Возможно, это можно счесть исключительным случаем, но тот, что попал в мое поле зрения несколько месяцев назад в тененте Седьмого округа, был достаточно типичным, чтобы избежать этого упрека. В семье было девять человек: муж, жена, престарелая бабушка и шестеро детей; честные, трудолюбивые немцы, до крайности опрятные, но бедные. Все девять жили в двух комнатах, одна около десяти футов в квадрате, которая служила гостиной, спальней и столовой, другая — маленькая проходная комната, переделанная в кухню. Арендная плата составляла семь с половиной долларов в месяц, что больше недельного заработка мужа и отца, который был единственным кормильцем в семье. В тот день мать выбросилась из окна и была принесена с улицы мертвой. Она была «подавлена», сказали другие женщины из тенента, которые пришли присмотреть за детьми, пока посыльный нес весть отцу в мастерскую. Они стоически продолжали свое дело, хотя, очевидно, были не лишены сочувствия к покойной. Без сомнения, она была неправа, не приняв жизнь философски, как это сделали четыре семьи, которые городской миссионер обнаружил живущими в четырех углах одной комнаты. Они вполне ладили друг с другом, пока одна из семей не взяла жильца и не создала проблемы. Философия, по словам моего оптимистичного друга, естественным образом обитает в тенентах. Люди, которые там живут, начинают смотреть на смерть иначе, чем остальные из нас — не воспринимают ее так тяжело. Он никогда не находил времени объяснить, как этот факт вписывается в его общую теорию о том, что жизнь в тенентах невыносима. К несчастью для философии трущоб, она слишком склонна быть того рода, который легко признает забегаловку, всегда находящуюся под рукой, убежищем от любой беды, и формирует свою практику в соответствии с этим открытием.

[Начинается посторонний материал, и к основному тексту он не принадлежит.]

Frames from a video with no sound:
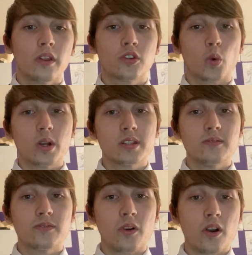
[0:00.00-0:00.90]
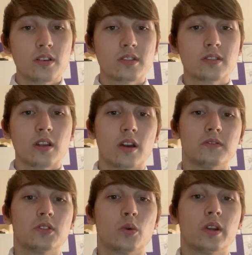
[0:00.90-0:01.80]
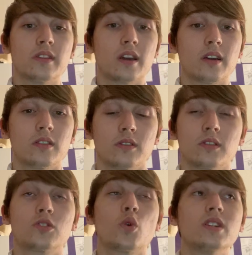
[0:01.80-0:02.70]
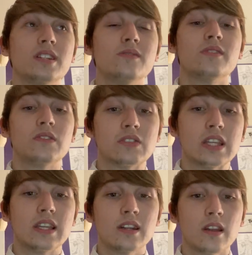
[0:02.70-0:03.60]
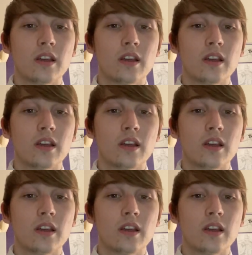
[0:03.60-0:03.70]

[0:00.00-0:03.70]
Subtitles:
21st of 2015.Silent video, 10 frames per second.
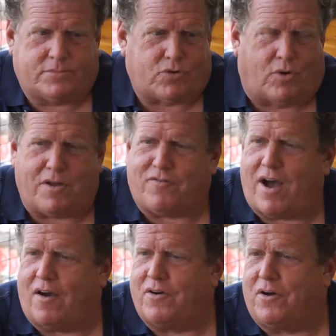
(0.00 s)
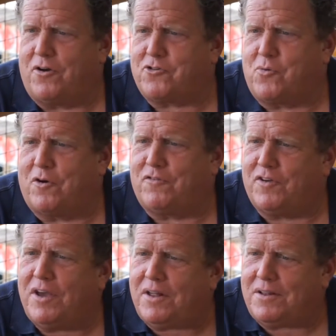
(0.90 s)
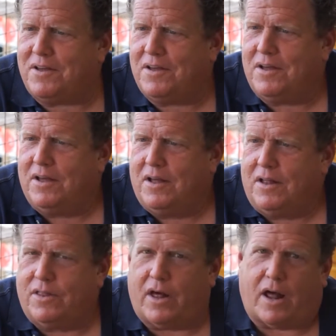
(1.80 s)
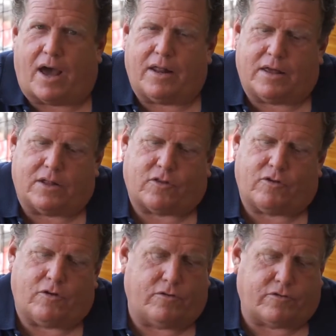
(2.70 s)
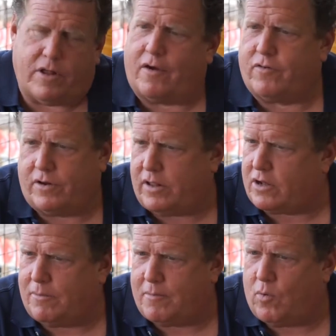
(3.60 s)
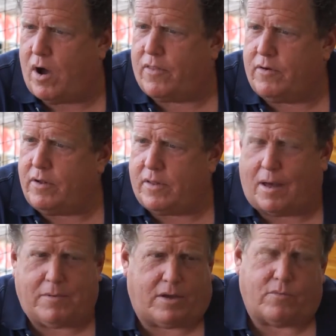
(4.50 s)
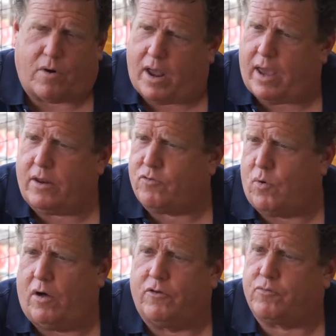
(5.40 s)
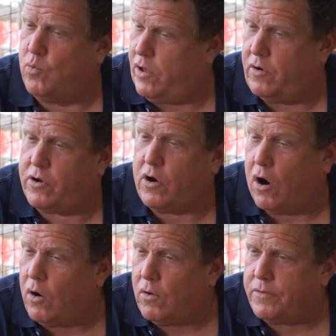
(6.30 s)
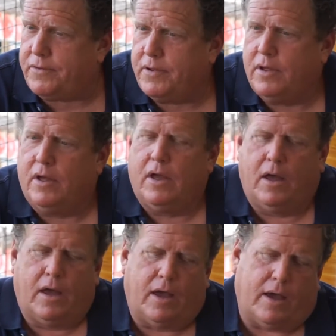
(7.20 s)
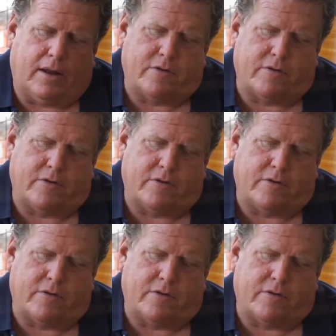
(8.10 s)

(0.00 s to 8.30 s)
2,500 square feet that I didn't get to use, never in inclement weather, and I mean rain as well as winter and cold, and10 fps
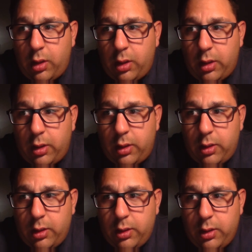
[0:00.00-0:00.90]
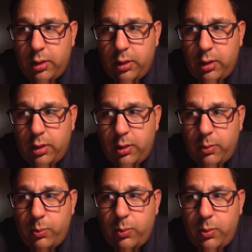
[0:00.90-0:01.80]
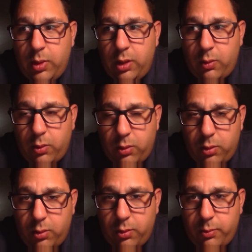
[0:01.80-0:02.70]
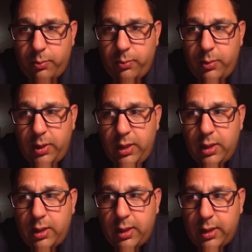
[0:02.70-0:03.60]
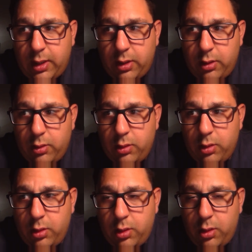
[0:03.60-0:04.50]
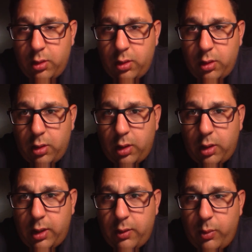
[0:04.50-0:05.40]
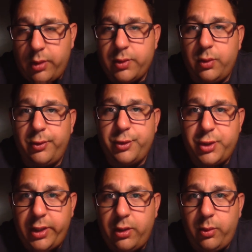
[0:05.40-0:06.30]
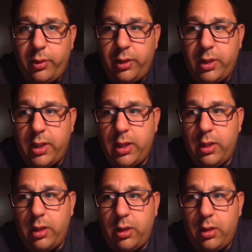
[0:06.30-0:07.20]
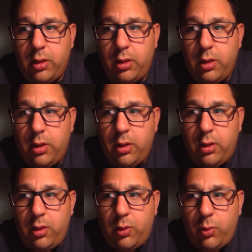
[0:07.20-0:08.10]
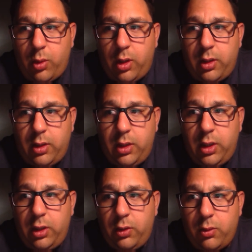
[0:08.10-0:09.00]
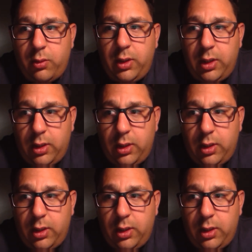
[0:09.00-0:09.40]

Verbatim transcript: uh, mi hijo, mi hija, uh, and then we also learned gender with that. Uh, uh niño,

ГЛАВА V. ИТАЛЬЯНЕЦ В НЬЮ-ЙОРКЕ.
Безусловно, живописный, если не очень опрятный элемент был добавлен к населению в лице «поддерживаемого» итальянского иммигранта, который претендует на столь большую долю внимания общественности, отчасти потому, что он продолжает прибывать с такой огромной скоростью, но главным образом потому, что он предпочитает оставаться в Нью-Йорке или достаточно близко, чтобы тот служил его базой операций, и здесь быстро воспроизводит условия нищеты и беспорядка, которые, будучи помещенными в рамки средиземноморской экспрессивности, являются восторгом для художника, но в приземленном американском обществе становятся его опасностью и упреком. Воспроизведение облегчается в Нью-Йорке, потому что он находит материал готовым к употреблению в худших из трущобных тенентов; но даже там, где его нет, он вскоре сводит то, что находит, к своему собственному уровню, если ему позволить следовать своей естественной склонности. Итальянец приходит в самом низу, и в поколении, которое переплыло море, он там и остается. В трущобах его приветствуют как жильца, который «создает меньше проблем», чем сварливый ирландец или любящий порядок немец, то есть: довольствуется жизнью в свинарнике и безропотно подчиняется грабежу со стороны сборщика арендной платы. И все же эта самая покладистость делает его в хороших руках, при твердом и разумном управлении, действительно желанным жильцом. Но ему не часто выпадает удача встретить по прибытии иное гостеприимство, кроме того, которое привезло его сюда ради собственной выгоды и не имеет намерения выпускать его из своих тисков, пока из него можно извлечь хоть цент.